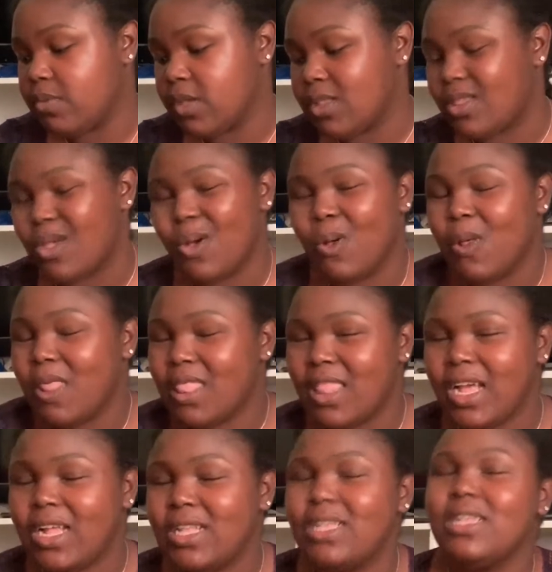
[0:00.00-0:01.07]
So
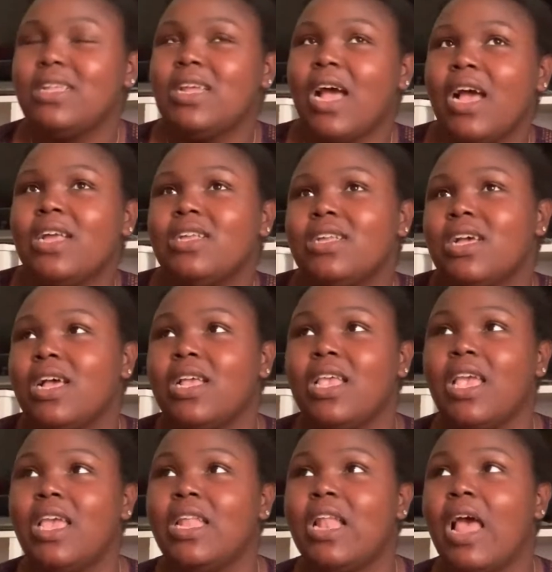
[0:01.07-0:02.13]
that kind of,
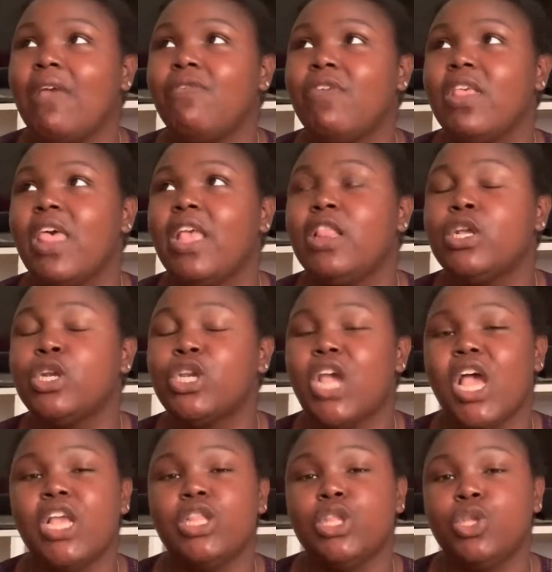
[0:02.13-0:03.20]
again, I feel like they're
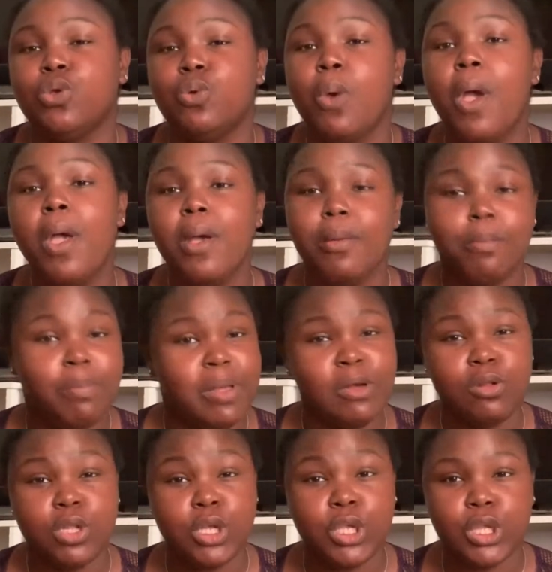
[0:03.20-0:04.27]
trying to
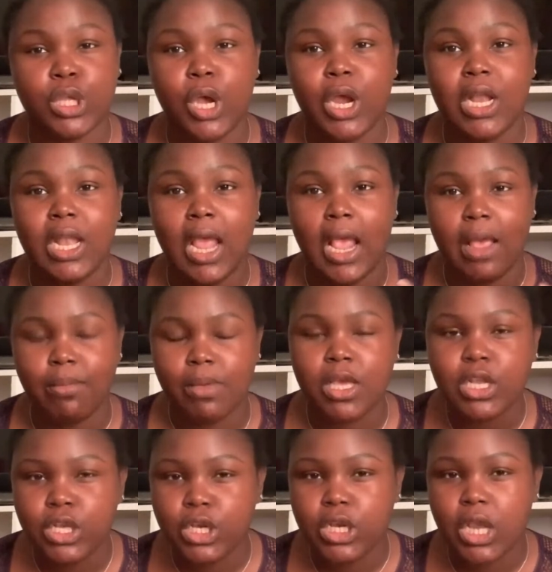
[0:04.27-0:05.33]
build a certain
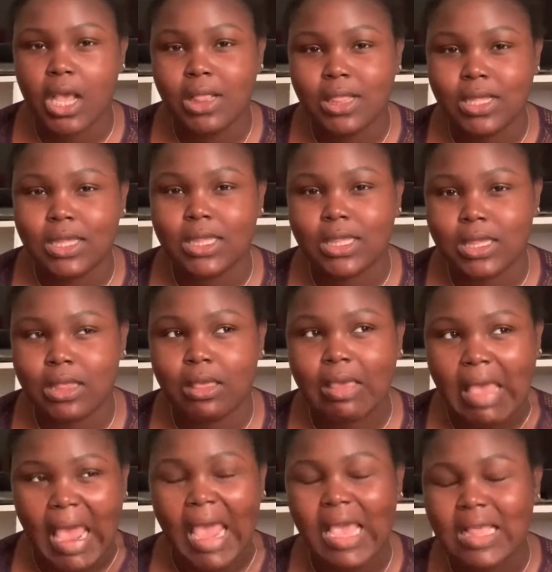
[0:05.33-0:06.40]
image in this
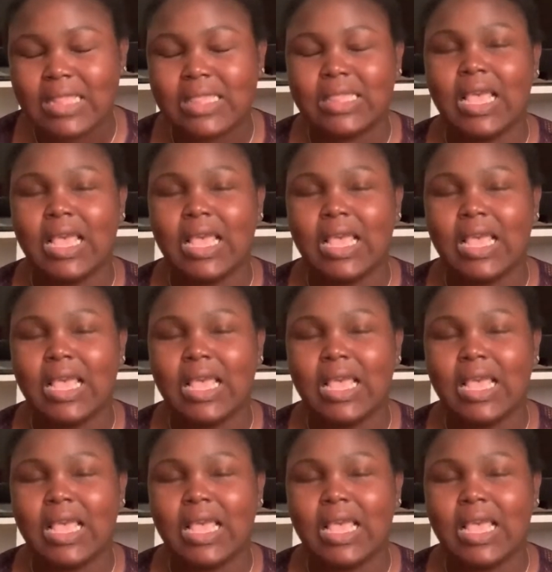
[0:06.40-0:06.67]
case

────────────────────────────────────────

Exercise prompt>
Your copy should consist only of the lines from the one containing "[0:01.07-0:02.13]" through the last line of the entries above, reproduced exactly, without pictures.

Solution>
[0:01.07-0:02.13]
that kind of,
[0:02.13-0:03.20]
again, I feel like they're
[0:03.20-0:04.27]
trying to
[0:04.27-0:05.33]
build a certain
[0:05.33-0:06.40]
image in this
[0:06.40-0:06.67]
case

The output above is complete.